The second annual March Madness on Main Street is an annual fundraiser for the Ulster Project, which seeks to bring understanding between the Catholic and Protestant divide in northern Ireland.
Families in McPherson offer to host Irish teenagers during the month of July in order to foster understanding and community.
Families who have hosted these teenagers in the past and those who will host them this summer were behind the tables serving Irish dishes to patrons.
Hannah Corbus, who served Irish Soda Bread in Brown’s Shoe Fit Co., and her family will be first-time hosts to an Irish teenager this summer.
“I’m interested in learning about other cultures,” she said, “and I like what they are doing to bring these two groups together.”
Her mother, Missy Corbus, shared similar thoughts.
“I didn’t know about all the troubles they had.
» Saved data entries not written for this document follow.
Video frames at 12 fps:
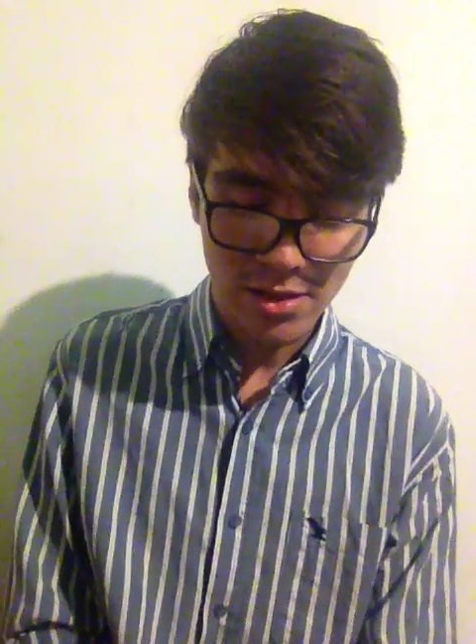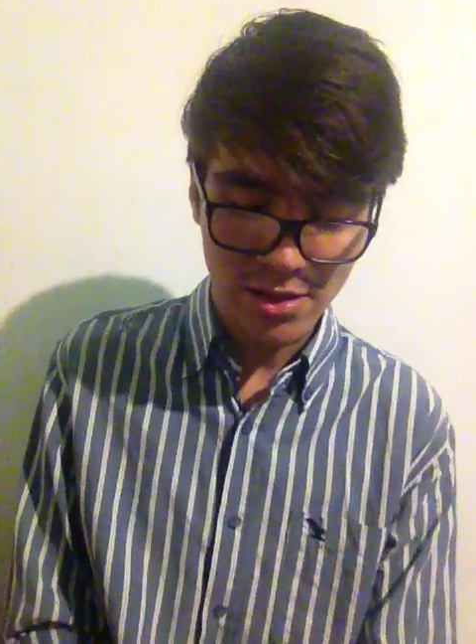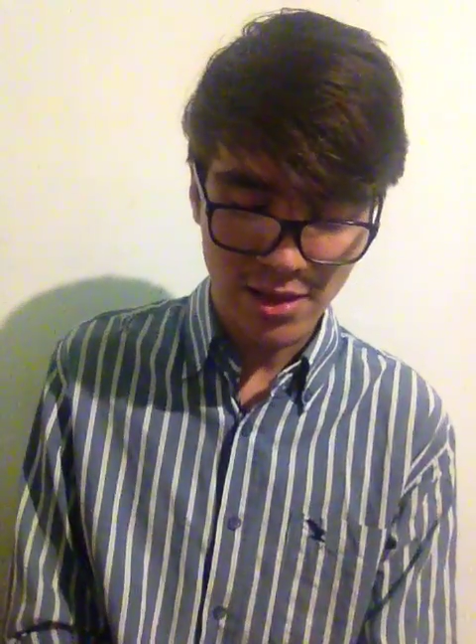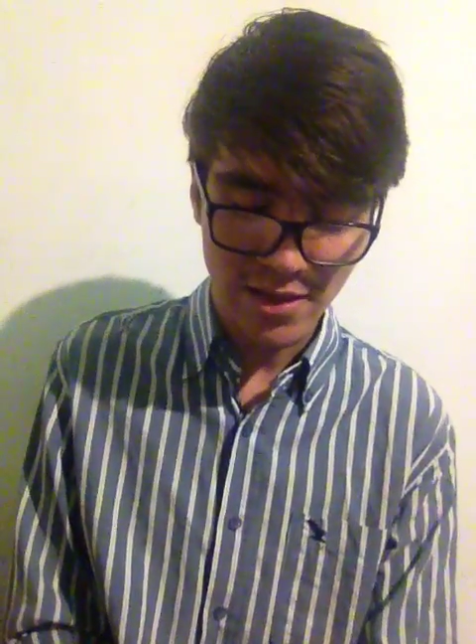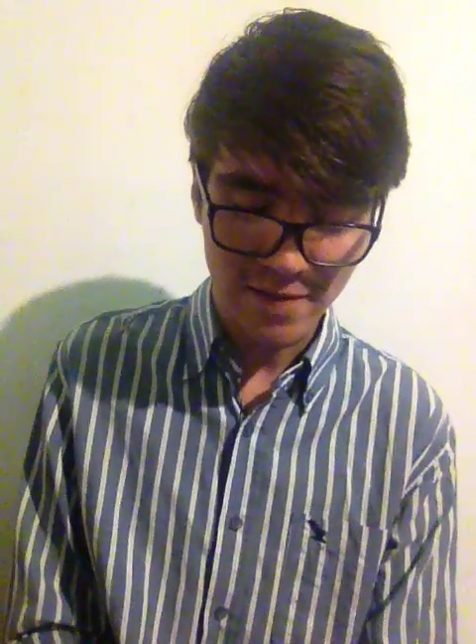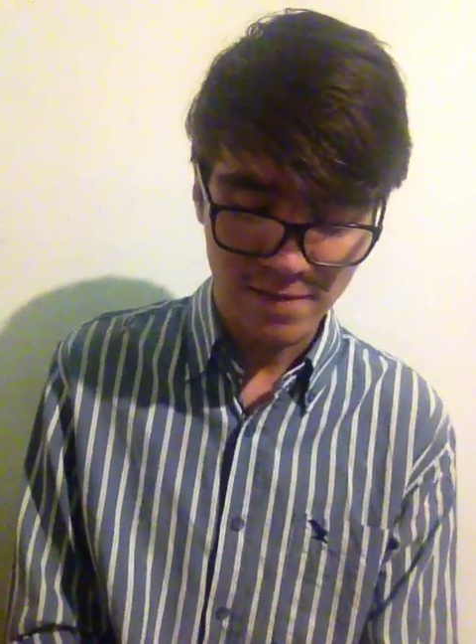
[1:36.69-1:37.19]

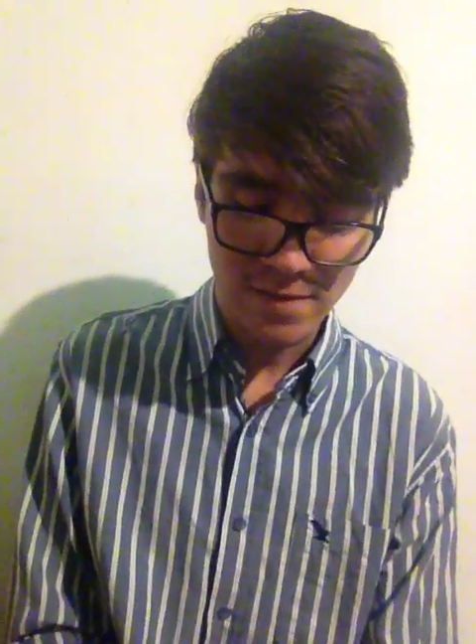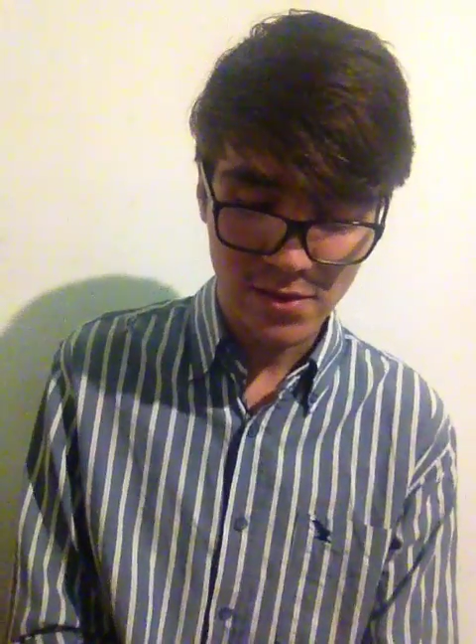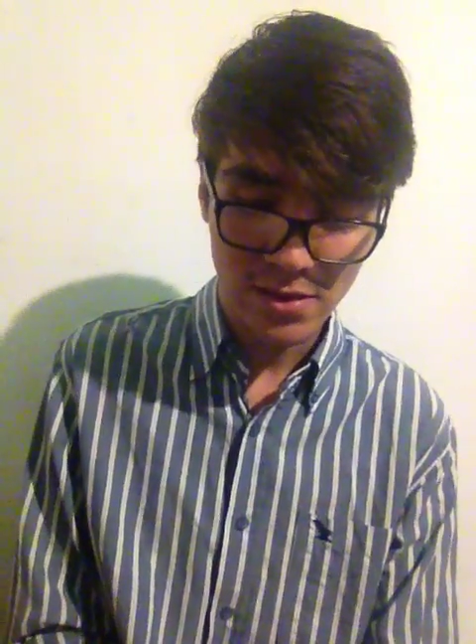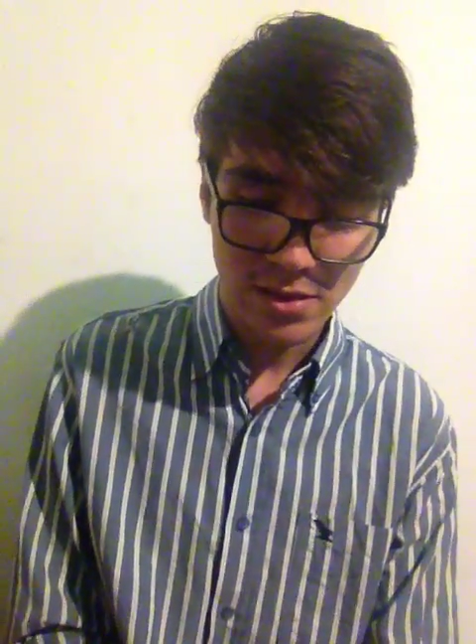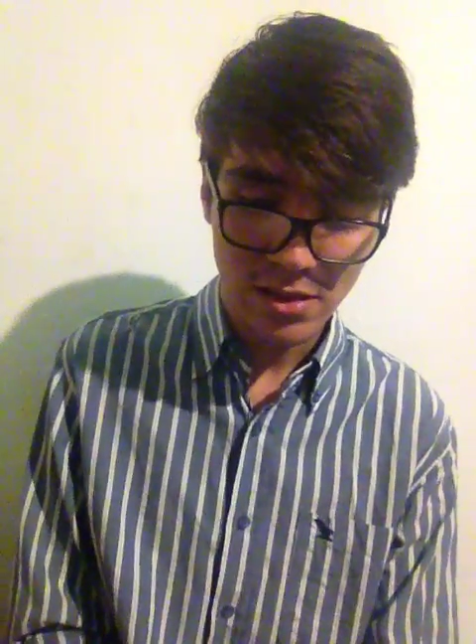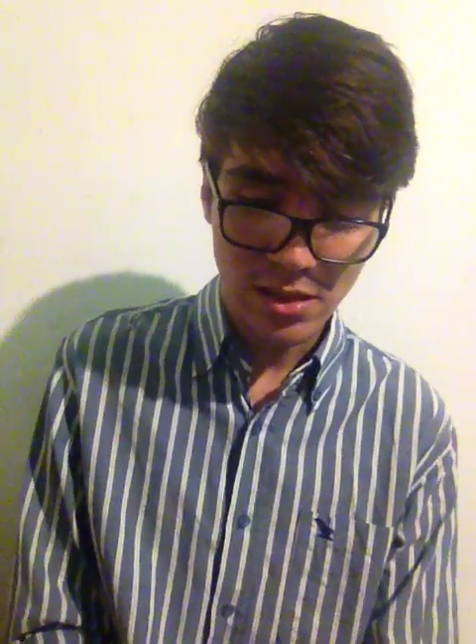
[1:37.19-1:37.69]
You
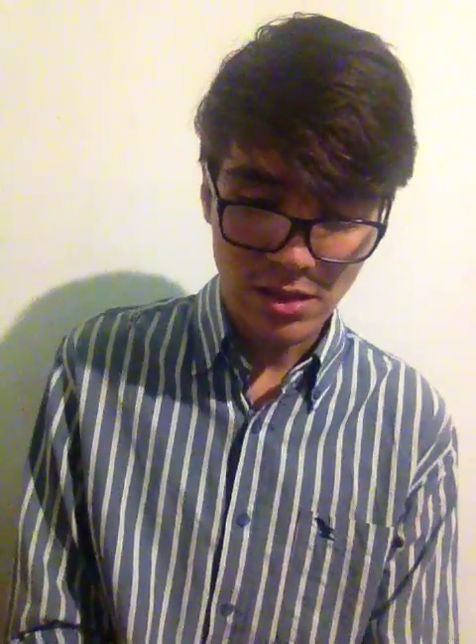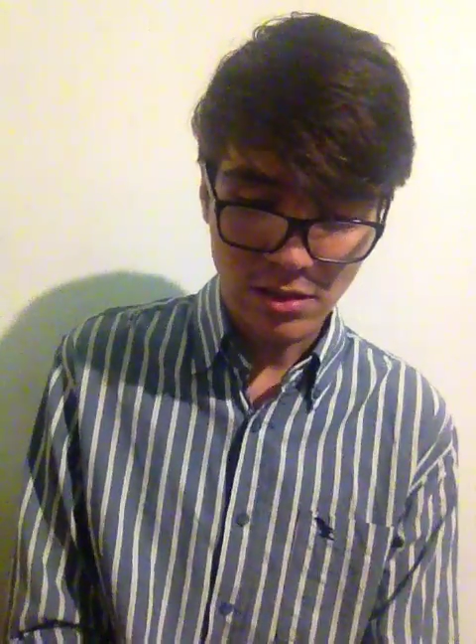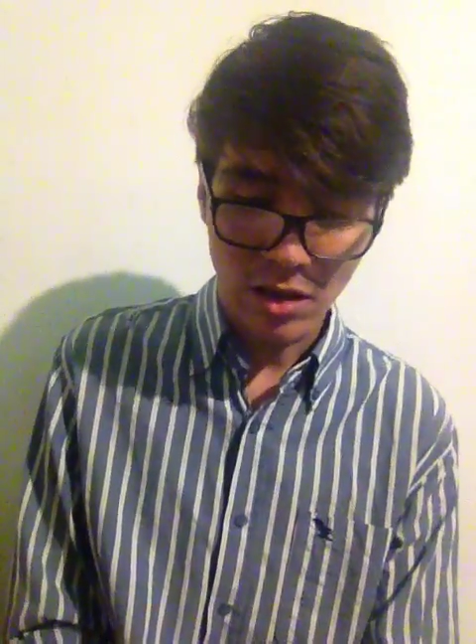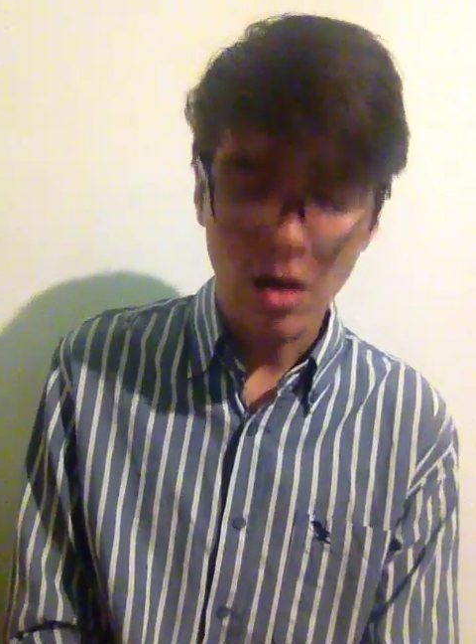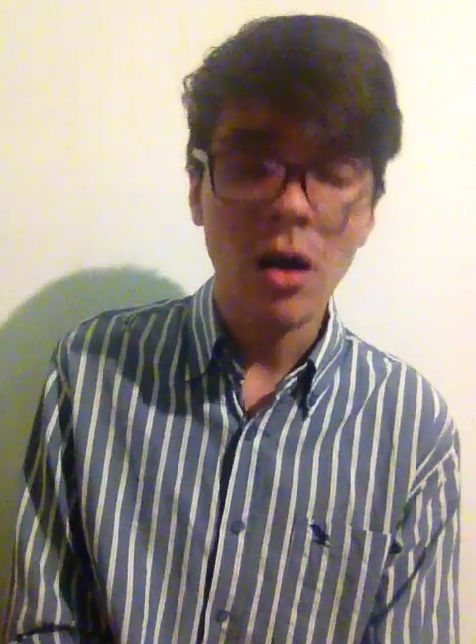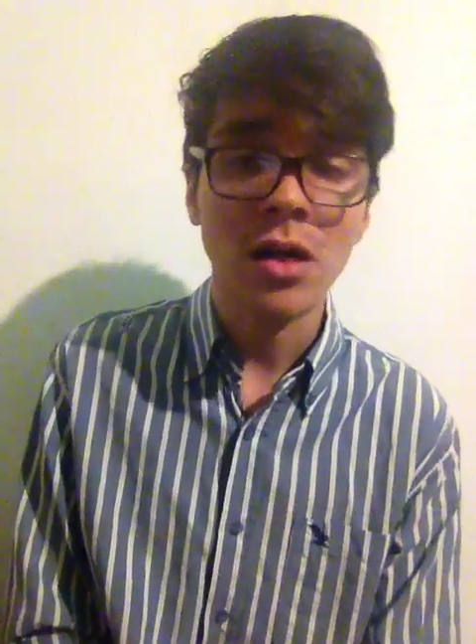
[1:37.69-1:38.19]
left
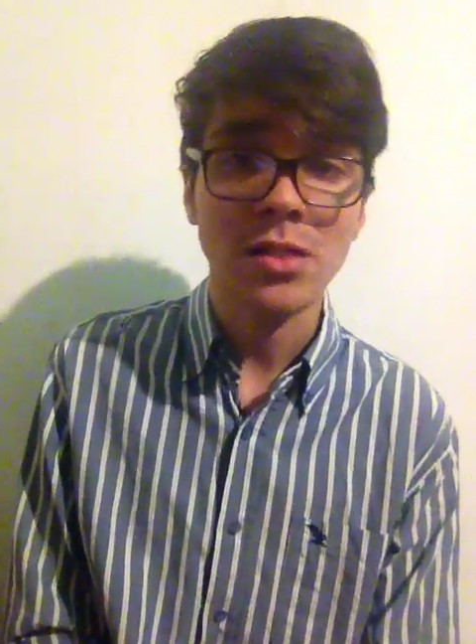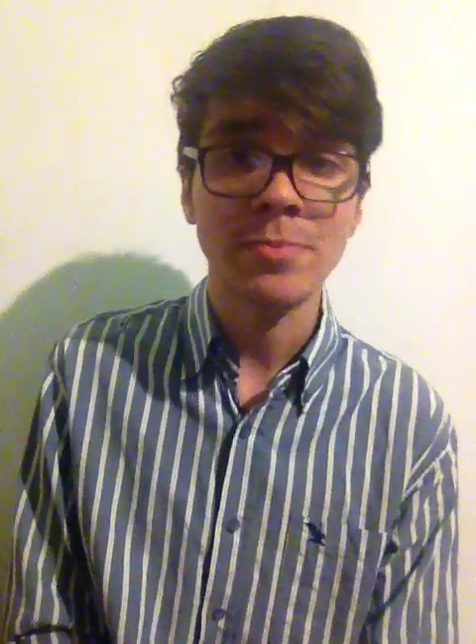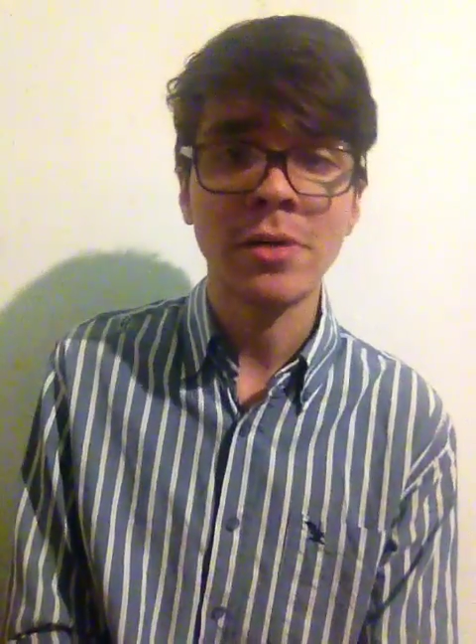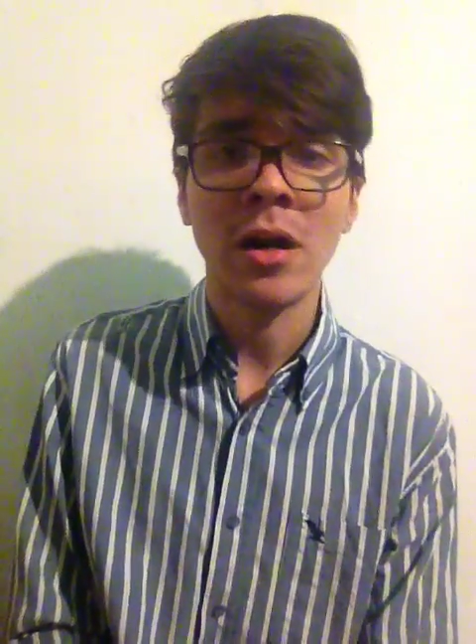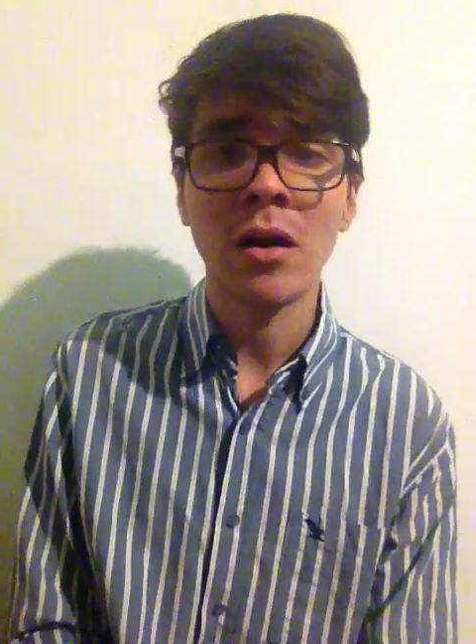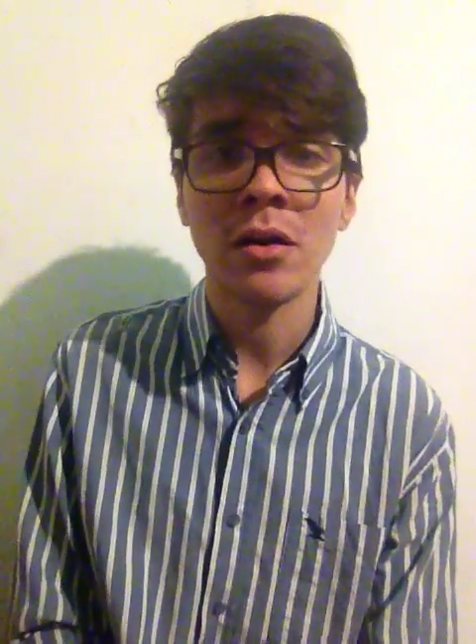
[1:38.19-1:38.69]
a heart
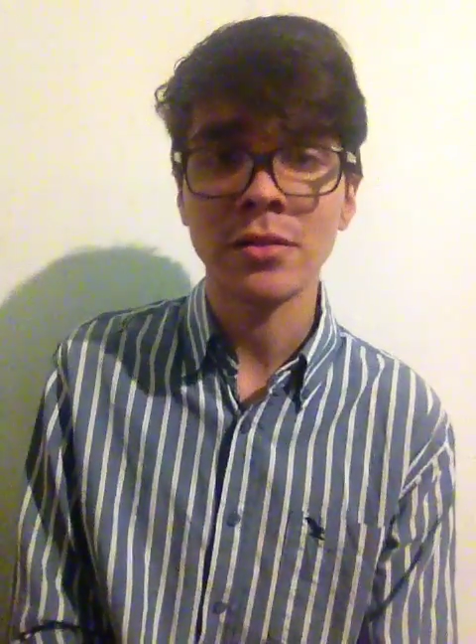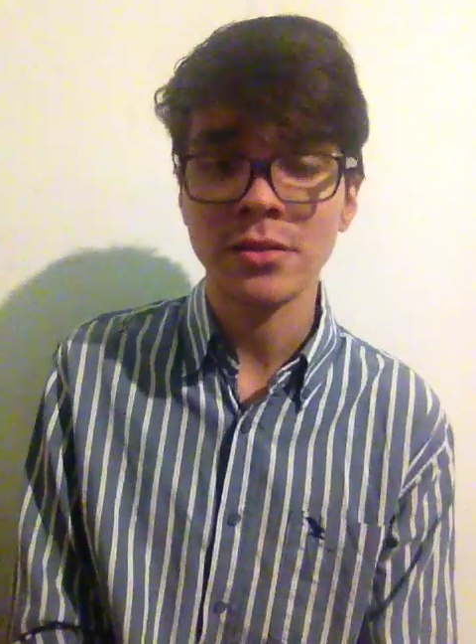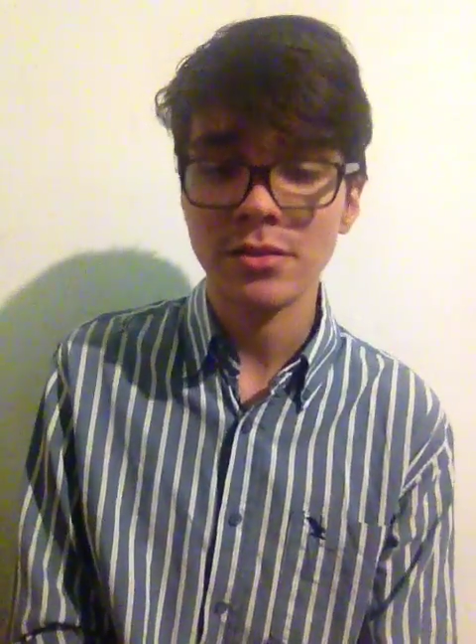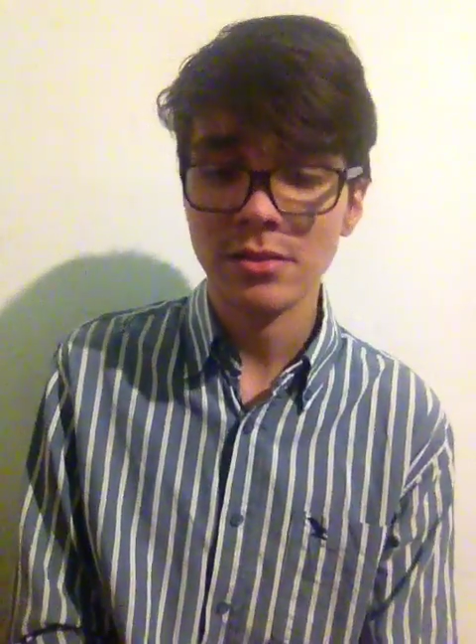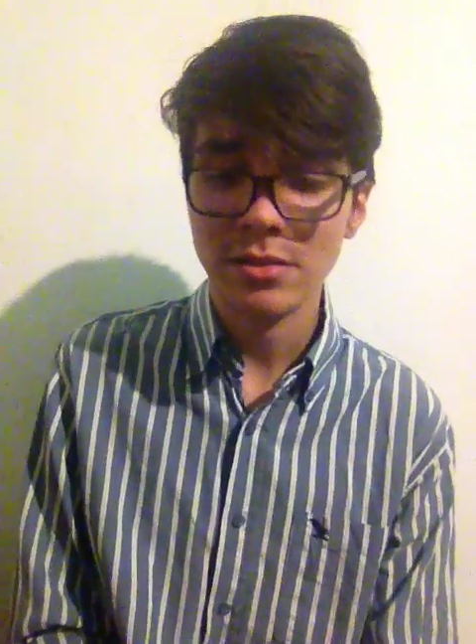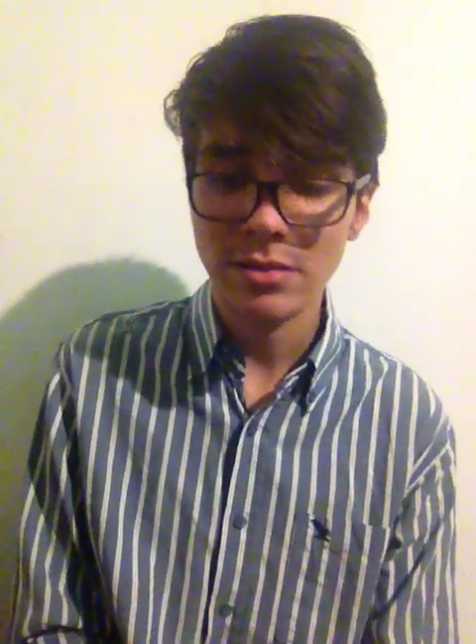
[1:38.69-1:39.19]
behind,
I thought, ‘what a good experience this could be.’”
Kim Glazner, who served Irish Hunter’s Pie at The Cook’s Nook, has been on the Ulster Project’s committee for six years and her family has hosted for two years. She described the experience as “life-changing” for her daughters.
“It opened up a whole new world for them,” she said. “It was nice of them to be a part of something that changes their lives.”
Patrons at the event were pleased to support the project and sample the food.
“It’s fun,” said Virgil Versch, one of the attendees at the event. “And we like the Ulster Project.”
“I’m simply glad the weather cooperated this time,” Frances Versch said with a chuckle.